**Exercise directions:** Word for word, reproduce all entries below, leaving every picture out.

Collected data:
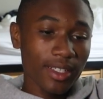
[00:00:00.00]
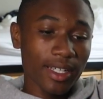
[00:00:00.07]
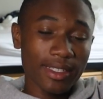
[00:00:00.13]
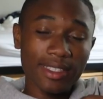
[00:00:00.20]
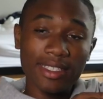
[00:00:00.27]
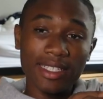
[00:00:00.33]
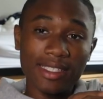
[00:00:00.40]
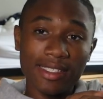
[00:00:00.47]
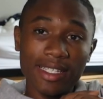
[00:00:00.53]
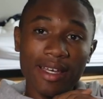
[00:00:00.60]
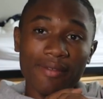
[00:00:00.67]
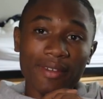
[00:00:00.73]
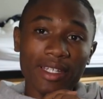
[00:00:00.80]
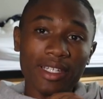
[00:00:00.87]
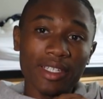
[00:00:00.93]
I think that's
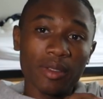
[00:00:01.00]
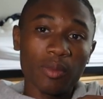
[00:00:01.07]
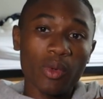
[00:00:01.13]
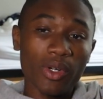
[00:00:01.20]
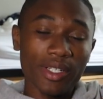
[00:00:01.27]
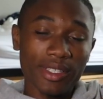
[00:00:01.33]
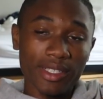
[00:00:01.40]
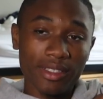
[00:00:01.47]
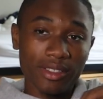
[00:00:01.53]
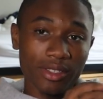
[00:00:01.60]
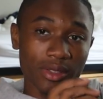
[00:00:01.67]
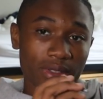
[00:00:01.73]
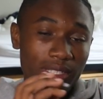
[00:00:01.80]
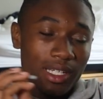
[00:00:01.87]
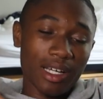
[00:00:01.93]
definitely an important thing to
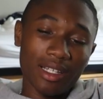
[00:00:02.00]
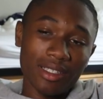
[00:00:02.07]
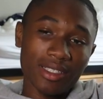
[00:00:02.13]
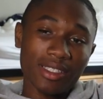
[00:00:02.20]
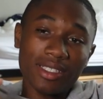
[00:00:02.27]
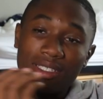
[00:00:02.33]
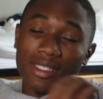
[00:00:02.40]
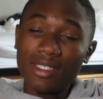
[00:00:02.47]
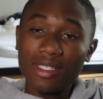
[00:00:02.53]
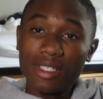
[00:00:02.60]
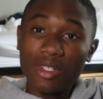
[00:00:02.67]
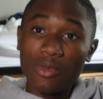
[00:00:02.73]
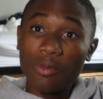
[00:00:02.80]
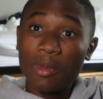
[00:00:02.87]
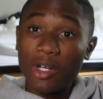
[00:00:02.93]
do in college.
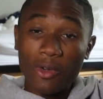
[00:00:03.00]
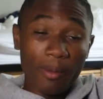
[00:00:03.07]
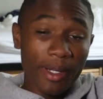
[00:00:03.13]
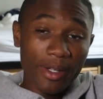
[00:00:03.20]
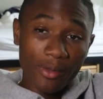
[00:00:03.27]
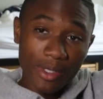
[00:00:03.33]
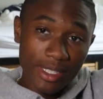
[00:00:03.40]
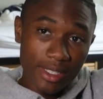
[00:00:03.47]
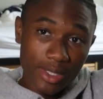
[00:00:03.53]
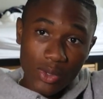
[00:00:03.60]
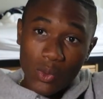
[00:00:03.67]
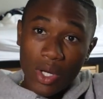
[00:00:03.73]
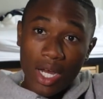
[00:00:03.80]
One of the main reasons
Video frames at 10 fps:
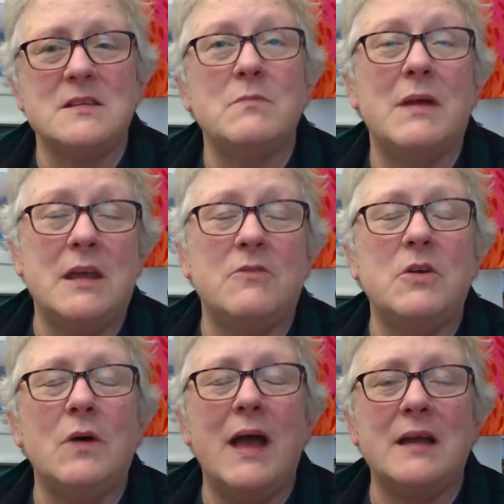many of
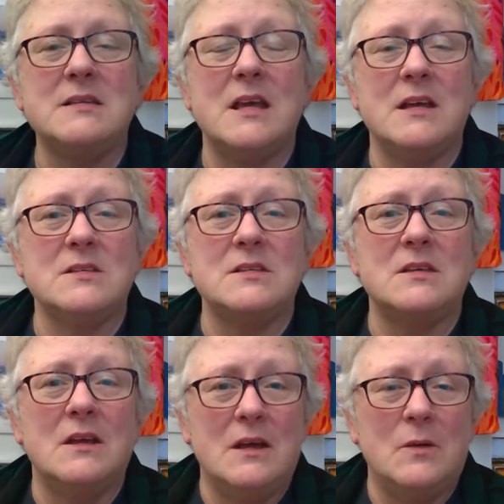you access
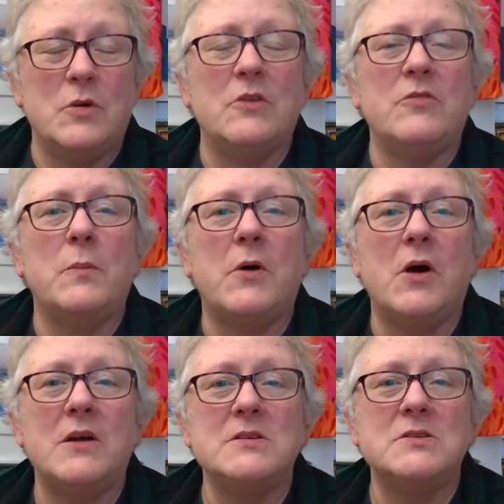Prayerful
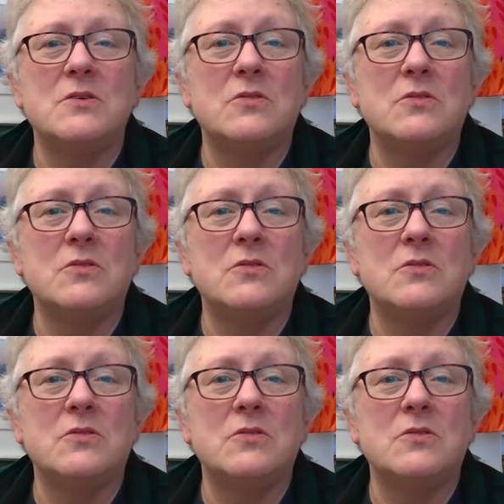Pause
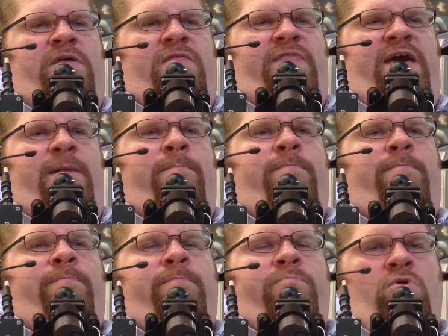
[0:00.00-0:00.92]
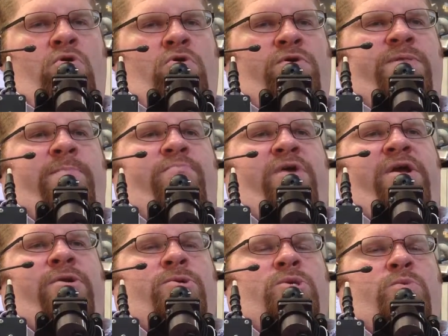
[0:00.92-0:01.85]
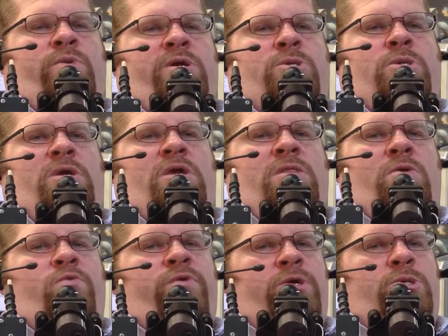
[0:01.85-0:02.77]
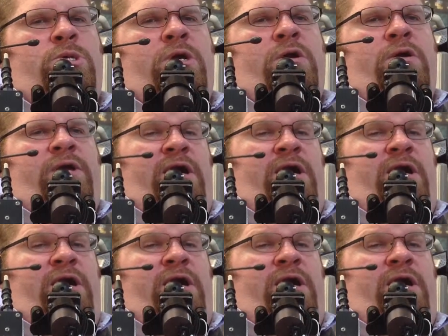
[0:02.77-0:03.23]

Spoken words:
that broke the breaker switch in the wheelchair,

**Answer to the problem:**
[00:00:00.00]
[00:00:00.07]
[00:00:00.13]
[00:00:00.20]
[00:00:00.27]
[00:00:00.33]
[00:00:00.40]
[00:00:00.47]
[00:00:00.53]
[00:00:00.60]
[00:00:00.67]
[00:00:00.73]
[00:00:00.80]
[00:00:00.87]
[00:00:00.93]
I think that's
[00:00:01.00]
[00:00:01.07]
[00:00:01.13]
[00:00:01.20]
[00:00:01.27]
[00:00:01.33]
[00:00:01.40]
[00:00:01.47]
[00:00:01.53]
[00:00:01.60]
[00:00:01.67]
[00:00:01.73]
[00:00:01.80]
[00:00:01.87]
[00:00:01.93]
definitely an important thing to
[00:00:02.00]
[00:00:02.07]
[00:00:02.13]
[00:00:02.20]
[00:00:02.27]
[00:00:02.33]
[00:00:02.40]
[00:00:02.47]
[00:00:02.53]
[00:00:02.60]
[00:00:02.67]
[00:00:02.73]
[00:00:02.80]
[00:00:02.87]
[00:00:02.93]
do in college.
[00:00:03.00]
[00:00:03.07]
[00:00:03.13]
[00:00:03.20]
[00:00:03.27]
[00:00:03.33]
[00:00:03.40]
[00:00:03.47]
[00:00:03.53]
[00:00:03.60]
[00:00:03.67]
[00:00:03.73]
[00:00:03.80]
One of the main reasons
Video frames at 10 fps:
many of
you access
Prayerful
Pause
[0:00.00-0:00.92]
[0:00.92-0:01.85]
[0:01.85-0:02.77]
[0:02.77-0:03.23]

Spoken words:
that broke the breaker switch in the wheelchair,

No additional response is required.